Environmental consciousness is increasing, too. Rising worries about carbon dioxide emissions have led European governments to announce subsidies for replacing cars more than 10 years old. Germany, for instance, provided buyers a €2,500 subsidy to buy a new car. Given their cost, mileage and emissions advantages, small cars have much to offer. Maruti’s new A-star, for one, has done exceedingly well in Europe, Bhargava says.

Environmental hazards could also drive more and more toward small cars. “It is here that India stands to gain,” Bhargava says. “A greater awareness that large cars are a needless luxury is dawning upon the Europeans. But we need to prune costs further; there are too many non-value-adding transaction costs which are still a deterrent. That is why we have started an interface with the government in a move toward cooperation so that the consumer or the government doesn’t get hurt.”

It’s Not About the Nano

The majors’ great rush to enter the Indian small-car market is fraught with irony. Few realized until recently that the real market was in the compact space. Ford, Honda and Toyota all read it wrong. Only Hyundai took the risk, along with Tata and its Indica, to develop and expand the Indian small-car market. By 2015, Indian passenger-car production is likely to swell to 3.5 million, and more than 60% will be small cars, according to SIAM.

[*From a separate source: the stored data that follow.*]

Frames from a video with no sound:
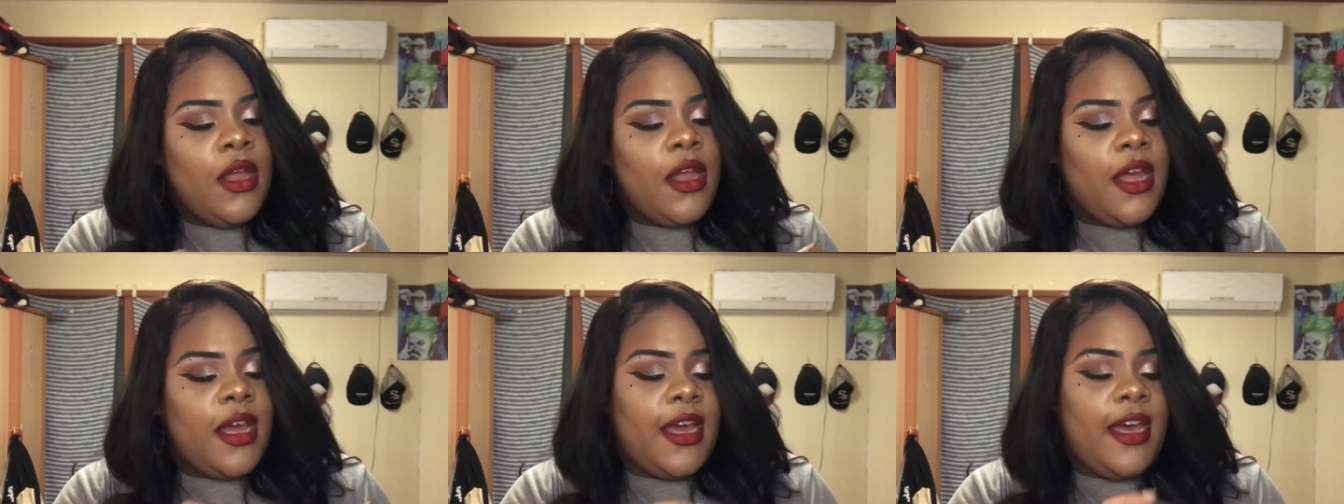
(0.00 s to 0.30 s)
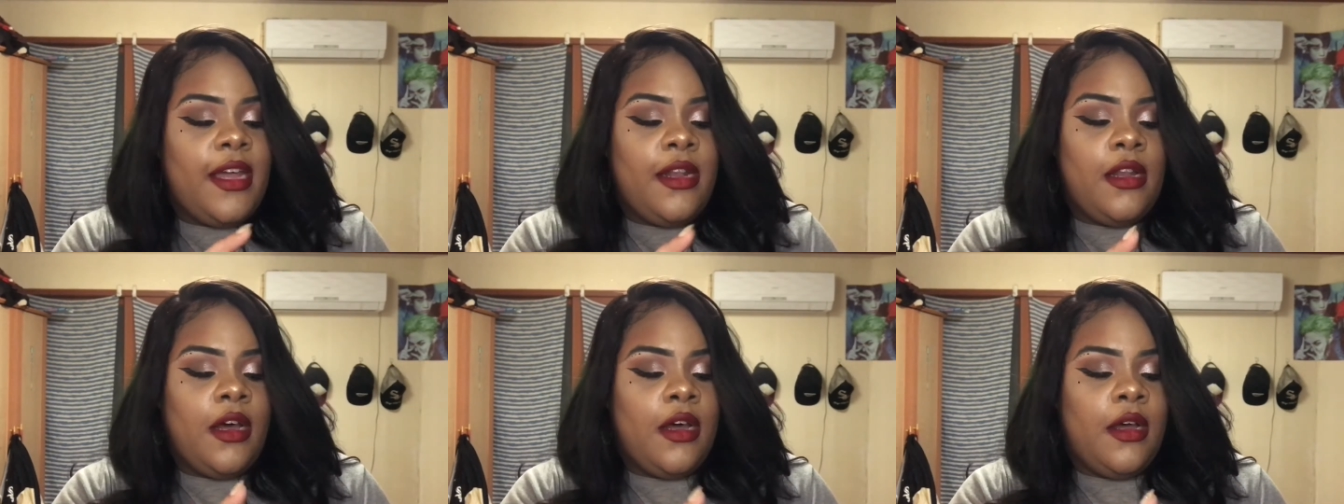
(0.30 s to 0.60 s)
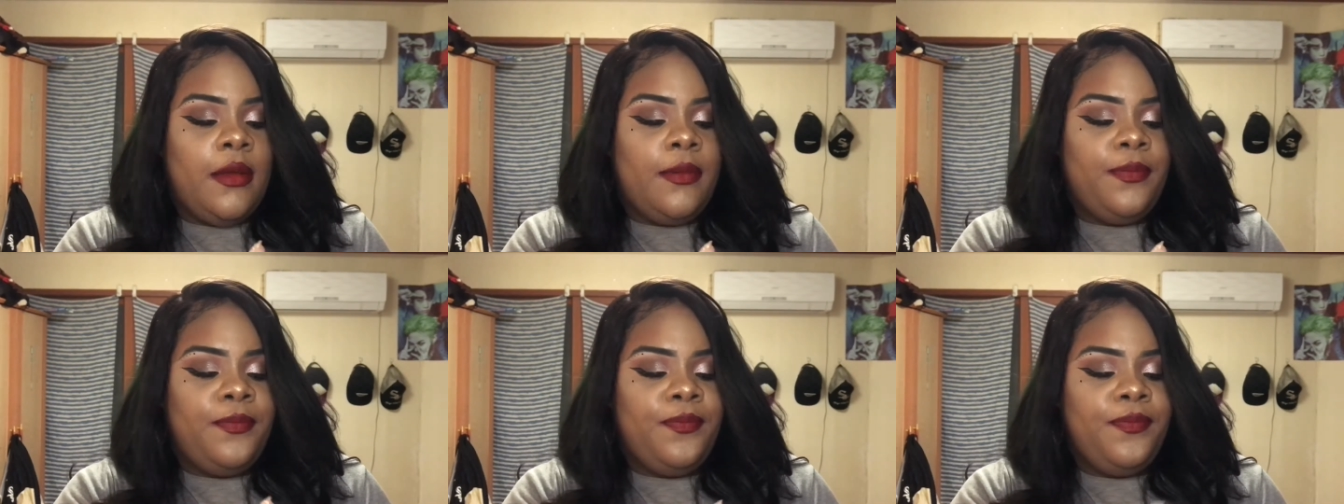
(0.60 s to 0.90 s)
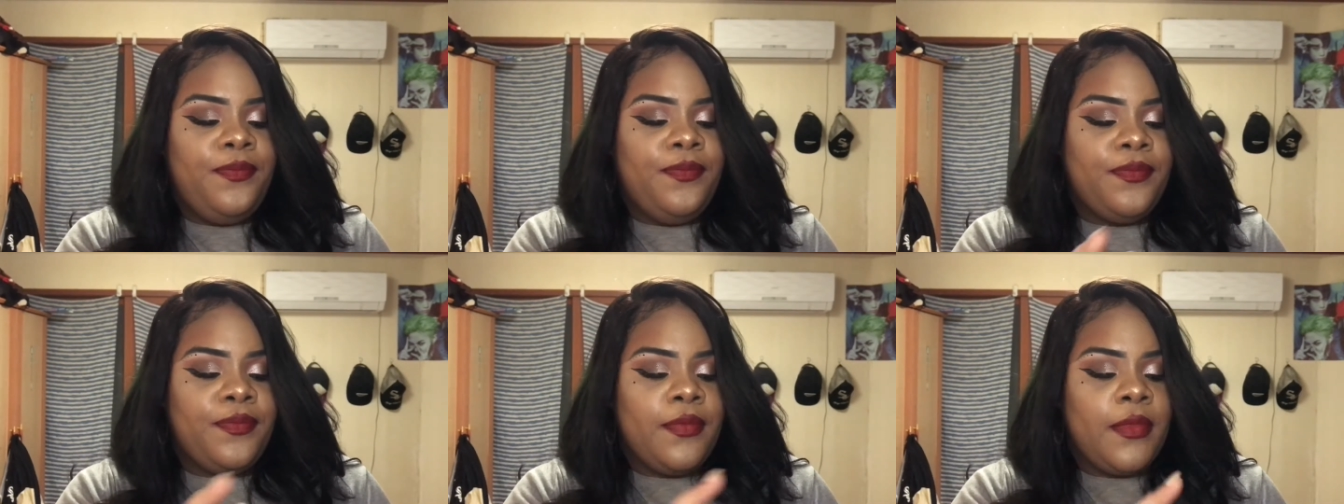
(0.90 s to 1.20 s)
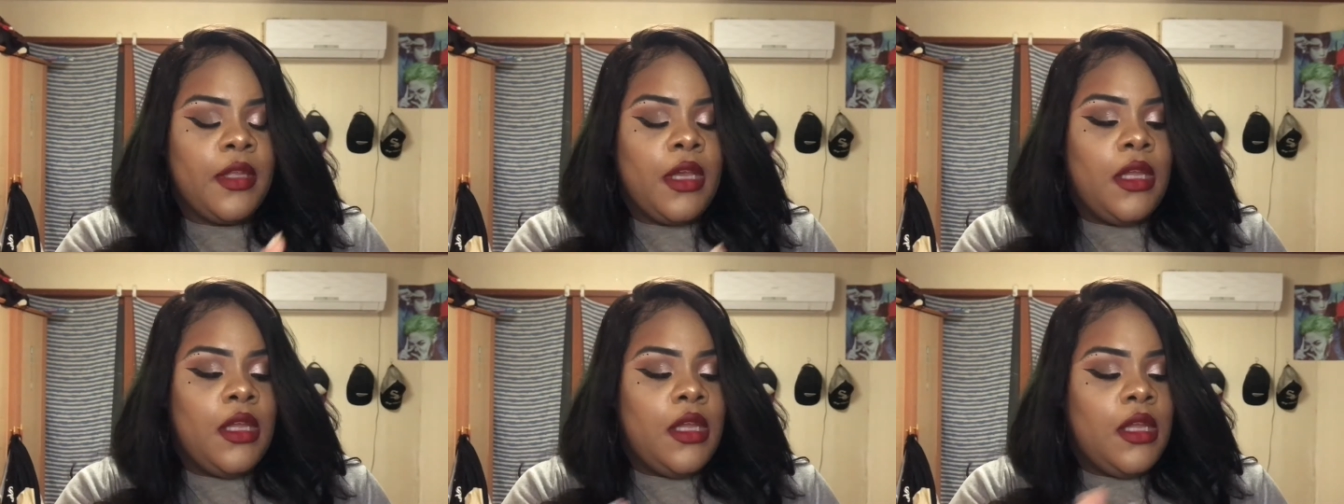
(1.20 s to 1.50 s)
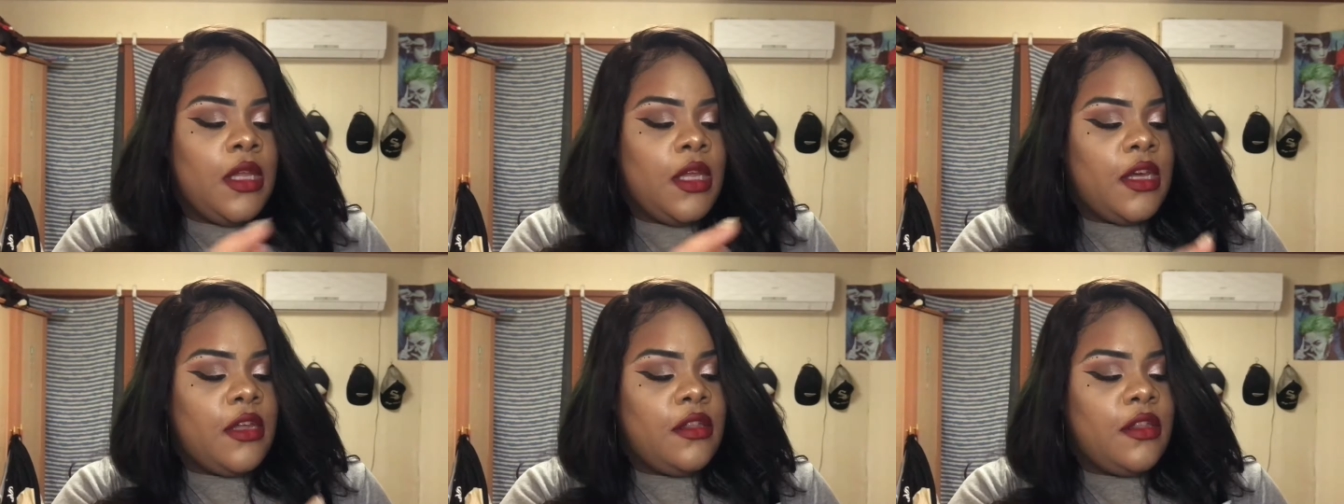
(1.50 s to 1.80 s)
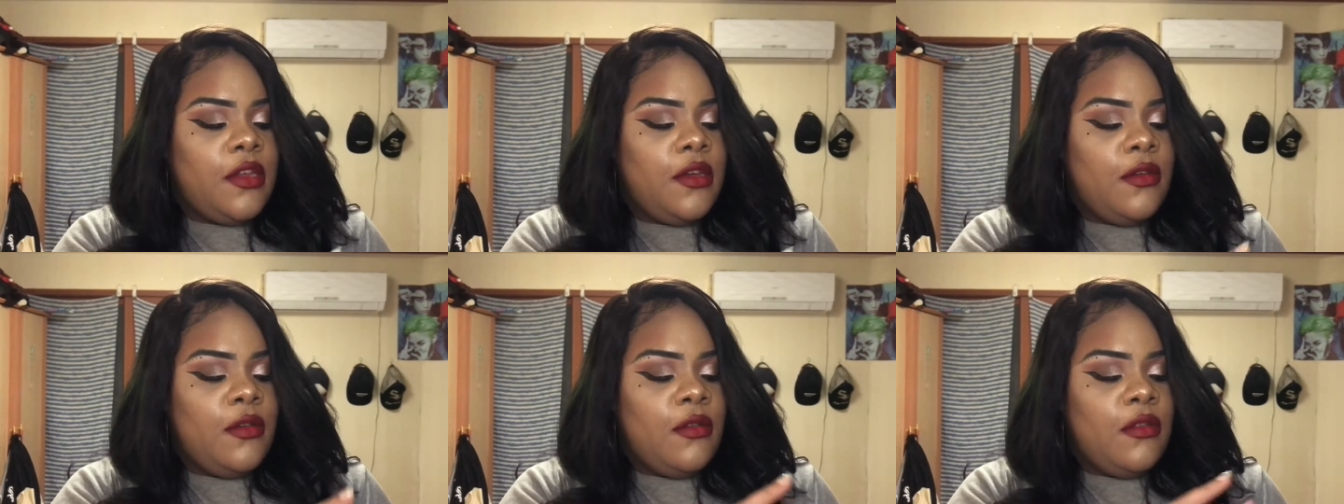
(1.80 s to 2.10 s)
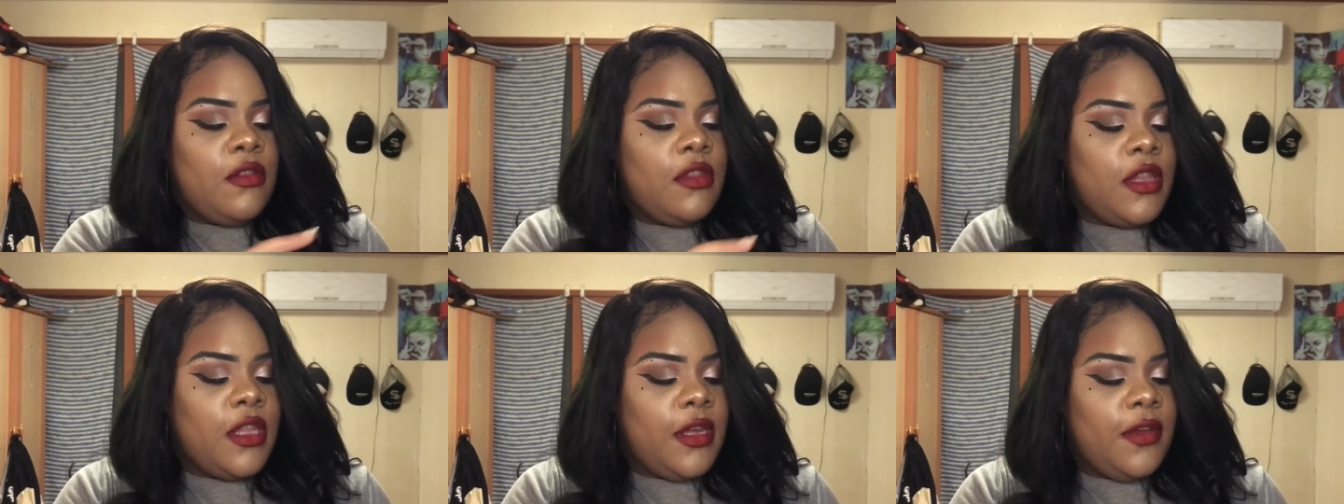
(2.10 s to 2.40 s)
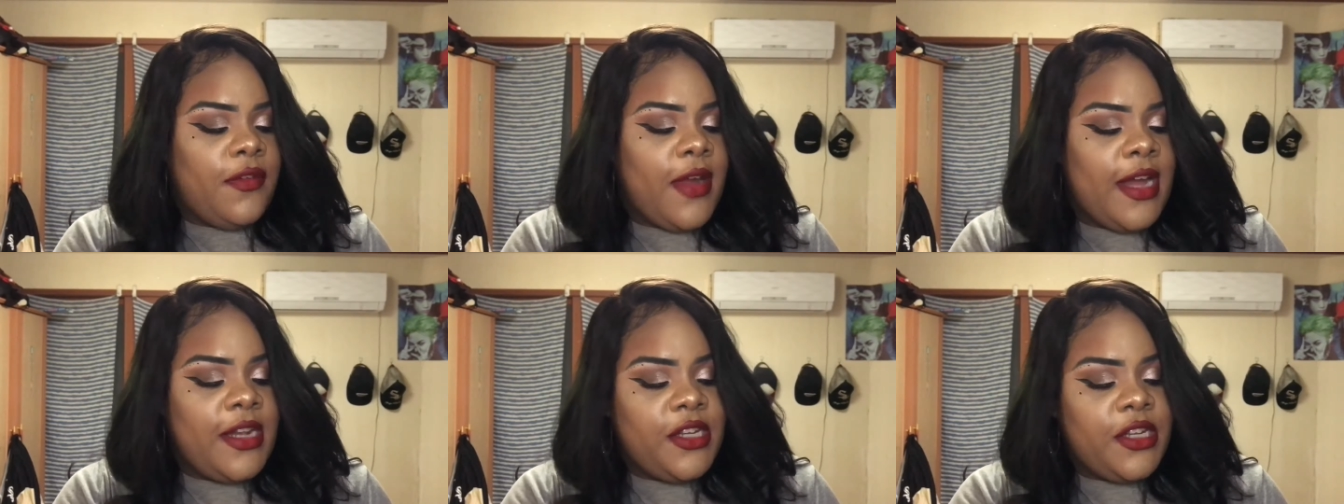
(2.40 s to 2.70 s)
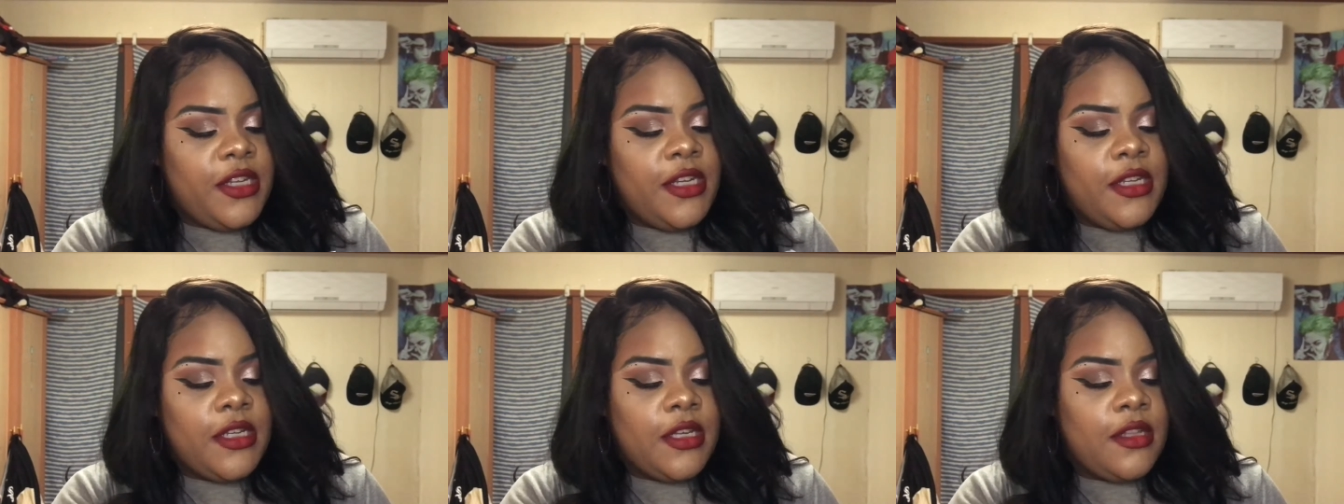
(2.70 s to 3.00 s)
Again, excuse the ratchetness,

The queuing up of global majors to manufacture small cars in India appears to have little to do with the Tatas’ ultra-low-cost (ULC) car, the Nano. Rather, investors believe the market will widen and deepen. The Toyota Yaris and iQ are already doing well in Europe, Toyota’s Singh says. “Europe is not interested in the ULC car. It wants a small car with all the safety features, and also top-end accessories. It seeks … a modern, fuel-efficient hatchback. A distinction needs to be made between the ULC and a strategy compact for the European market. Our endeavor in India is to manufacture a car which meets Toyota’s stringent standards. We are not in a hurry to capture market share, and we are in India for the long haul. We now have evolved from being a small-volume player to a mass-volume player in the Indian market.”

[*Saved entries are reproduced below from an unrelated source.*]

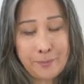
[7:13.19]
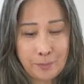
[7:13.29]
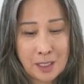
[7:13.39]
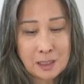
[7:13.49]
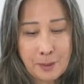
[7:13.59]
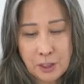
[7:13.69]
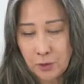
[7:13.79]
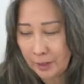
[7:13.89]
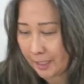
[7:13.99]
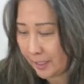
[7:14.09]

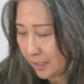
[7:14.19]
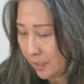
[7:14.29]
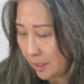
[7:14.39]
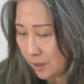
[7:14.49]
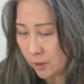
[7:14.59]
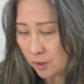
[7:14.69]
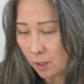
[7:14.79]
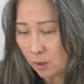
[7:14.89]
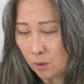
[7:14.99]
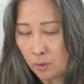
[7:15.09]
especially. So,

So why didn’t the majors see the opportunity earlier? “Everyone tries to transpose the learning from different markets,” Bhargava says. “Over time, one realizes that India is different. It is an acutely cost-conscious market where after-sales service and spare parts are a critical component. This lack of knowledge about India, its people and customer behavior is primarily responsible for the [majors’] failure.”

The South Asian market is unique, IIT’s Mohan adds. The proportion of small cars is high, and, unlike in the United States, large SUVs function primarily as high-capacity taxis. The aspirational theme of graduating from small cars to larger cars or sedans is overdone, he says, because per capita incomes remain low, and less than 20% of the population can afford a car or two-wheeler.

But now the herd has arrived. Gyaneshwar Sen, vice president of marketing for Honda Siel in India, believes that sentiment has improved dramatically over the last few months. A recovery from the unease of the economic crisis coupled with lower interest rates and pump-primed liquidity have gone a long way in coaxing customers to return to auto showrooms. The B-plus segment, which starts with Maruti Suzuki’s Swift and ends with Honda’s Jazz, is thriving. New launches have deepened the market. Maruti Suzuki’s Ritz, Hyundai’s i20 and Fiat’s Punto have done their bit in bringing back some cheer. According to Sen, there’s no reason for the mood to ebb. “The Indian stock markets have rebounded, doubling quickly as foreign institutional investors have pumped in US$10 billion” so far this year, he says. “Realty rates have also begun to climb back. So discretionary incomes are coming back into the system again, freeing up money to buy cars.”